Activity: Although pictures appear in the records, the copy must leave them out and match everything else exactly.

- Opening Delimiter -

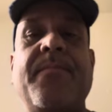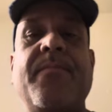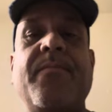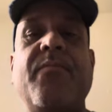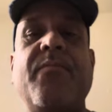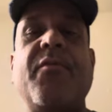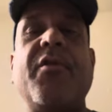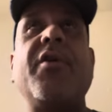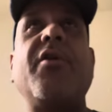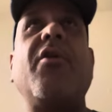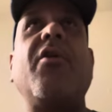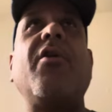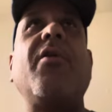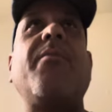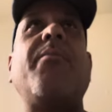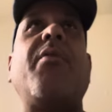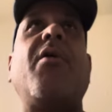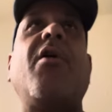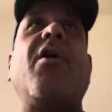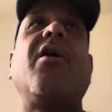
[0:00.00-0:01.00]
we're going to go to the
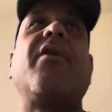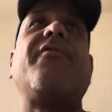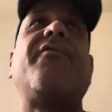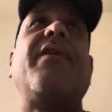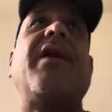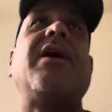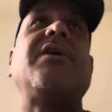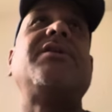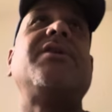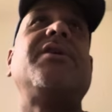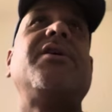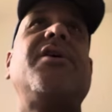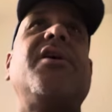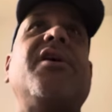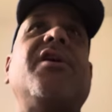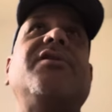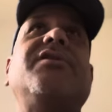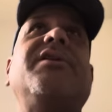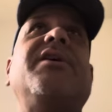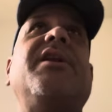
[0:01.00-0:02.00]
park flashing
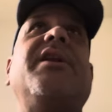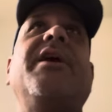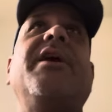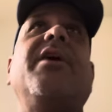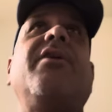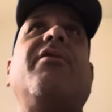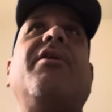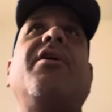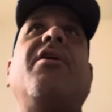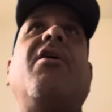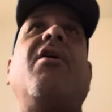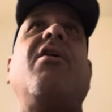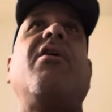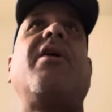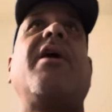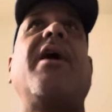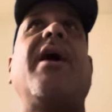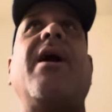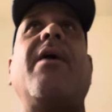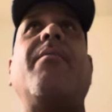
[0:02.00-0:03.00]
guns illegally on
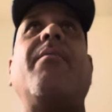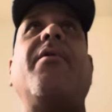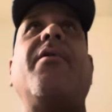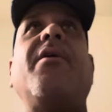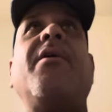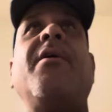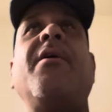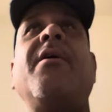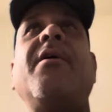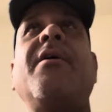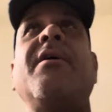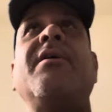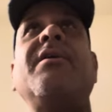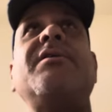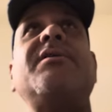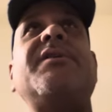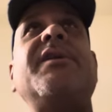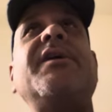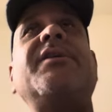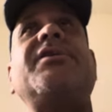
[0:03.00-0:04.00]
camera,
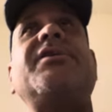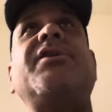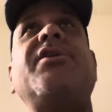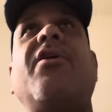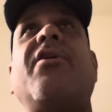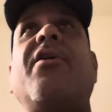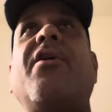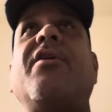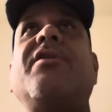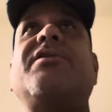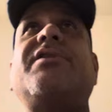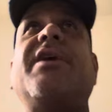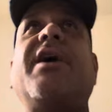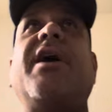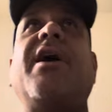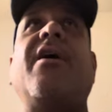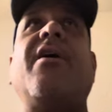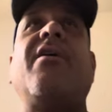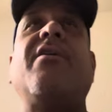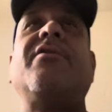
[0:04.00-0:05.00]
snitching on
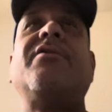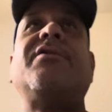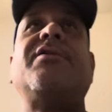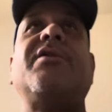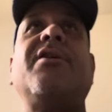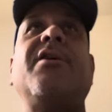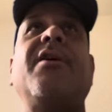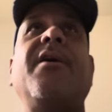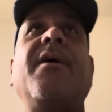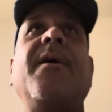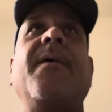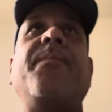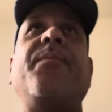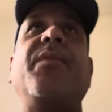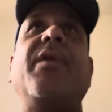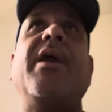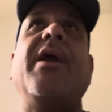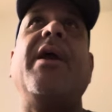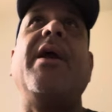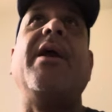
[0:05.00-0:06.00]
ourselves,
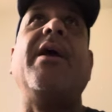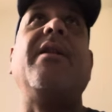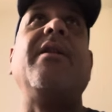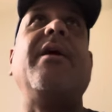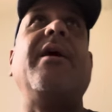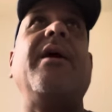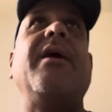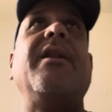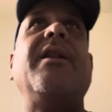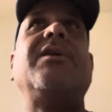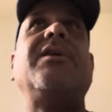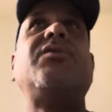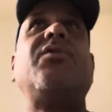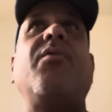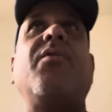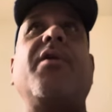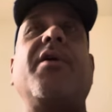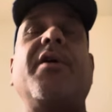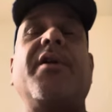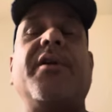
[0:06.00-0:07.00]
and this is what
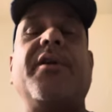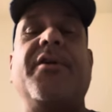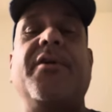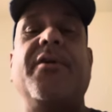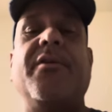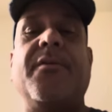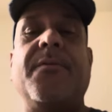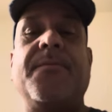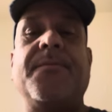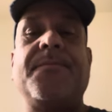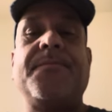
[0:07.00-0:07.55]
we're going to do.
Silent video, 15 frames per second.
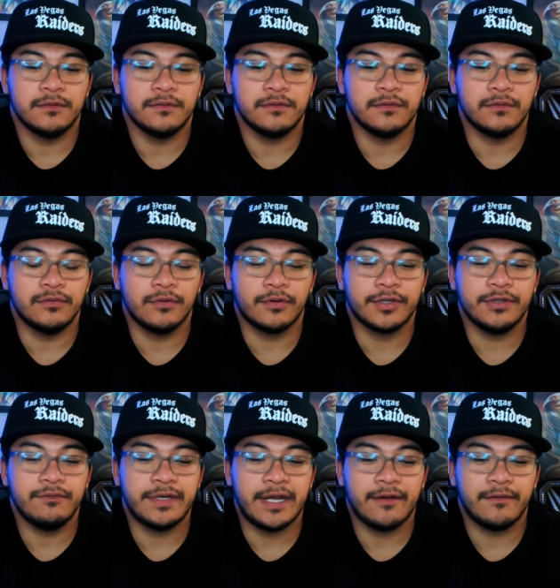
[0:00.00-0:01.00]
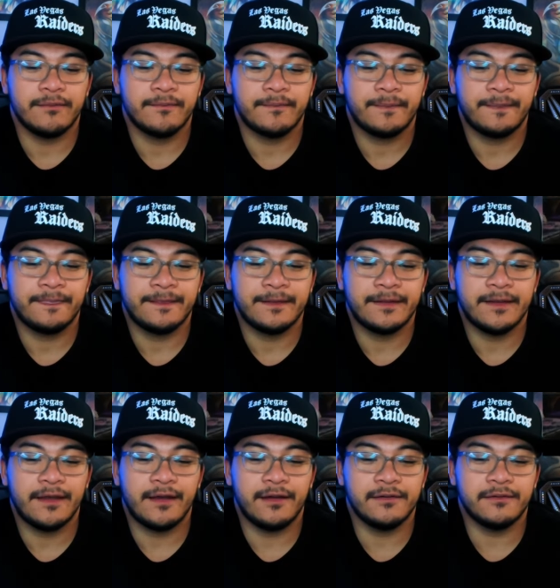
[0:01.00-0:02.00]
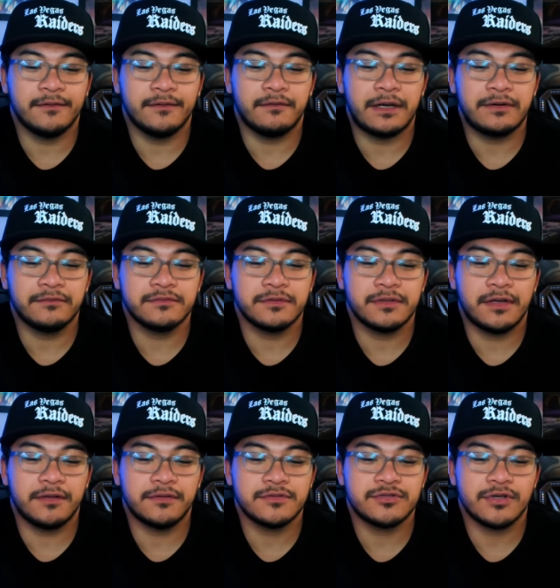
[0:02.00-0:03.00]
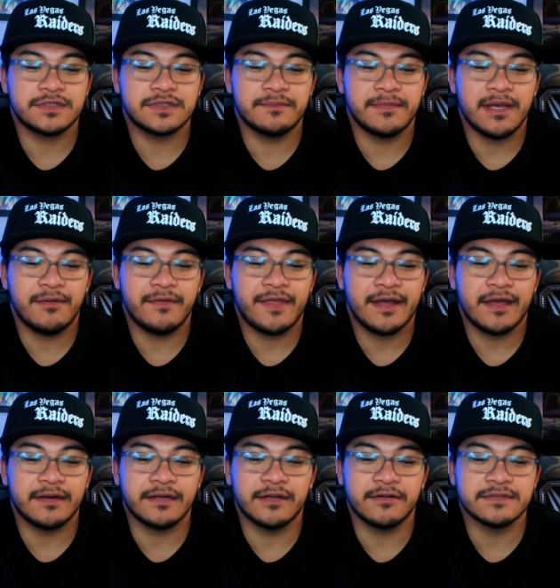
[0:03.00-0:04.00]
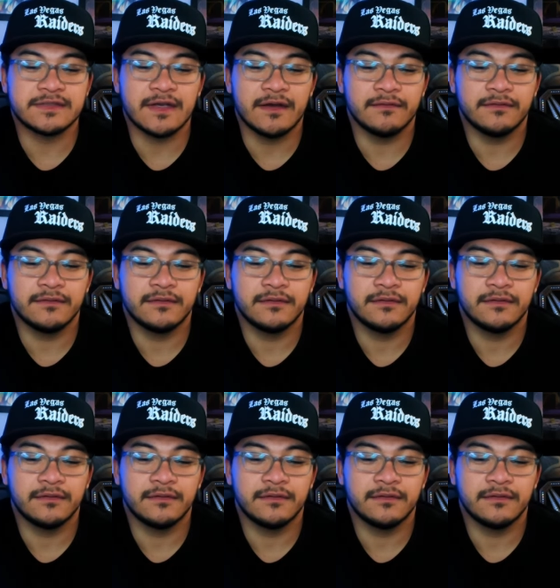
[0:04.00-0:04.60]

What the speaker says: Ooh, who are you now? What? Yeah. Ooh, I don't trust a man with that kind of hairstyle.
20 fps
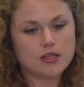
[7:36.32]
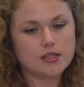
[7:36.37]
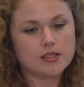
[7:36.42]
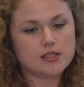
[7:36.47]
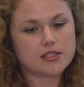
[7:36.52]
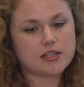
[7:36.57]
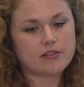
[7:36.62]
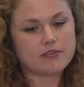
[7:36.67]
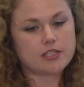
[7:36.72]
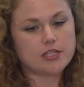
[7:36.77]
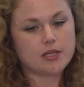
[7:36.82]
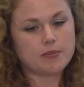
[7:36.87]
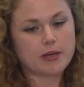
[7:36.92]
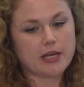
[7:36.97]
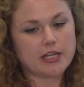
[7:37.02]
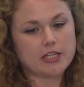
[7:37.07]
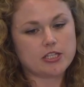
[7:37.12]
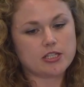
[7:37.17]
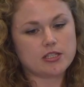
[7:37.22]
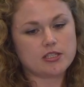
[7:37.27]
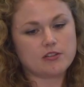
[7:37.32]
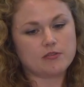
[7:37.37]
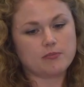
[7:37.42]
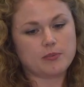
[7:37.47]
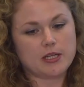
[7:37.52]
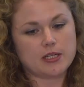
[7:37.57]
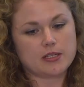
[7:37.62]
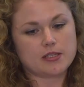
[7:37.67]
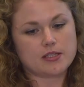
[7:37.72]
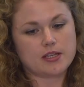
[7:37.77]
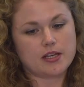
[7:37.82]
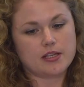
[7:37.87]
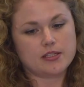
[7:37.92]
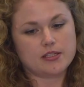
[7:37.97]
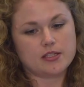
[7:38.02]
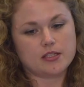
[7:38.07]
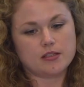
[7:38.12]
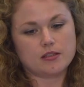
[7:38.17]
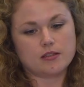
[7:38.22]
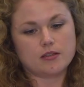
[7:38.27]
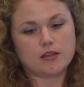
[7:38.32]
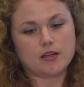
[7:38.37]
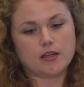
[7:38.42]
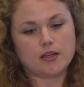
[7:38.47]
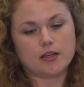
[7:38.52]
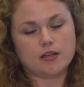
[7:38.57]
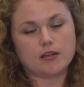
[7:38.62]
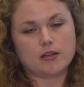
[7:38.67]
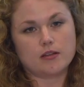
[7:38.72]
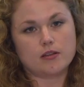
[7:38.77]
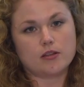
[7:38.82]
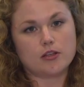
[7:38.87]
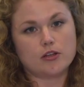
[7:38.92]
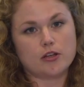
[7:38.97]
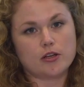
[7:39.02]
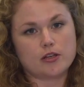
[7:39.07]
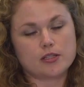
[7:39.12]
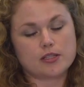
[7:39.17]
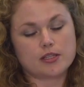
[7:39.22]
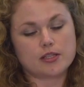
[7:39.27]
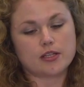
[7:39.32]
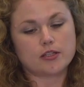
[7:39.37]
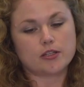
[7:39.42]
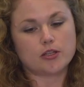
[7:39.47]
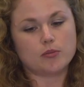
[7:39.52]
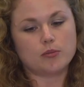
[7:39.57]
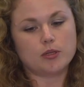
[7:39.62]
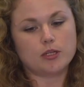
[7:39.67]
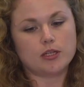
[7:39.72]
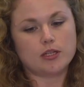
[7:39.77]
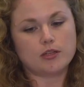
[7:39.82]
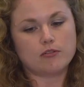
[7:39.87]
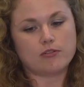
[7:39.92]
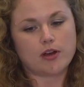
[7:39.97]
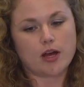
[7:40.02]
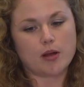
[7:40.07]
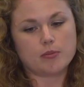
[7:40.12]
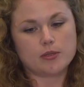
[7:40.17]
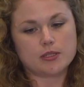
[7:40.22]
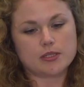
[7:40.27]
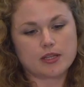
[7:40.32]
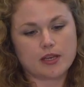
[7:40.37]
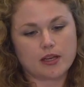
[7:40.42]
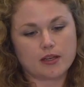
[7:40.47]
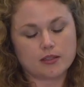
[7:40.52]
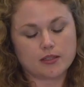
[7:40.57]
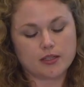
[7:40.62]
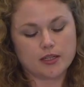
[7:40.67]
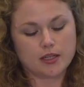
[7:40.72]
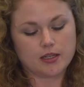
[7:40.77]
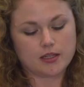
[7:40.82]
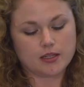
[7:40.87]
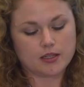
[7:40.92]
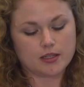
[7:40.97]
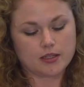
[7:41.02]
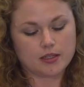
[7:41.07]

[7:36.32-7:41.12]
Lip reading: 70 patients have been assessed in the nurse-led community fibroscan clinic,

- Closing Delimiter -

Written response:
[0:00.00-0:01.00]
we're going to go to the
[0:01.00-0:02.00]
park flashing
[0:02.00-0:03.00]
guns illegally on
[0:03.00-0:04.00]
camera,
[0:04.00-0:05.00]
snitching on
[0:05.00-0:06.00]
ourselves,
[0:06.00-0:07.00]
and this is what
[0:07.00-0:07.55]
we're going to do.
Silent video, 15 frames per second.
[0:00.00-0:01.00]
[0:01.00-0:02.00]
[0:02.00-0:03.00]
[0:03.00-0:04.00]
[0:04.00-0:04.60]

What the speaker says: Ooh, who are you now? What? Yeah. Ooh, I don't trust a man with that kind of hairstyle.
20 fps
[7:36.32]
[7:36.37]
[7:36.42]
[7:36.47]
[7:36.52]
[7:36.57]
[7:36.62]
[7:36.67]
[7:36.72]
[7:36.77]
[7:36.82]
[7:36.87]
[7:36.92]
[7:36.97]
[7:37.02]
[7:37.07]
[7:37.12]
[7:37.17]
[7:37.22]
[7:37.27]
[7:37.32]
[7:37.37]
[7:37.42]
[7:37.47]
[7:37.52]
[7:37.57]
[7:37.62]
[7:37.67]
[7:37.72]
[7:37.77]
[7:37.82]
[7:37.87]
[7:37.92]
[7:37.97]
[7:38.02]
[7:38.07]
[7:38.12]
[7:38.17]
[7:38.22]
[7:38.27]
[7:38.32]
[7:38.37]
[7:38.42]
[7:38.47]
[7:38.52]
[7:38.57]
[7:38.62]
[7:38.67]
[7:38.72]
[7:38.77]
[7:38.82]
[7:38.87]
[7:38.92]
[7:38.97]
[7:39.02]
[7:39.07]
[7:39.12]
[7:39.17]
[7:39.22]
[7:39.27]
[7:39.32]
[7:39.37]
[7:39.42]
[7:39.47]
[7:39.52]
[7:39.57]
[7:39.62]
[7:39.67]
[7:39.72]
[7:39.77]
[7:39.82]
[7:39.87]
[7:39.92]
[7:39.97]
[7:40.02]
[7:40.07]
[7:40.12]
[7:40.17]
[7:40.22]
[7:40.27]
[7:40.32]
[7:40.37]
[7:40.42]
[7:40.47]
[7:40.52]
[7:40.57]
[7:40.62]
[7:40.67]
[7:40.72]
[7:40.77]
[7:40.82]
[7:40.87]
[7:40.92]
[7:40.97]
[7:41.02]
[7:41.07]

[7:36.32-7:41.12]
Lip reading: 70 patients have been assessed in the nurse-led community fibroscan clinic,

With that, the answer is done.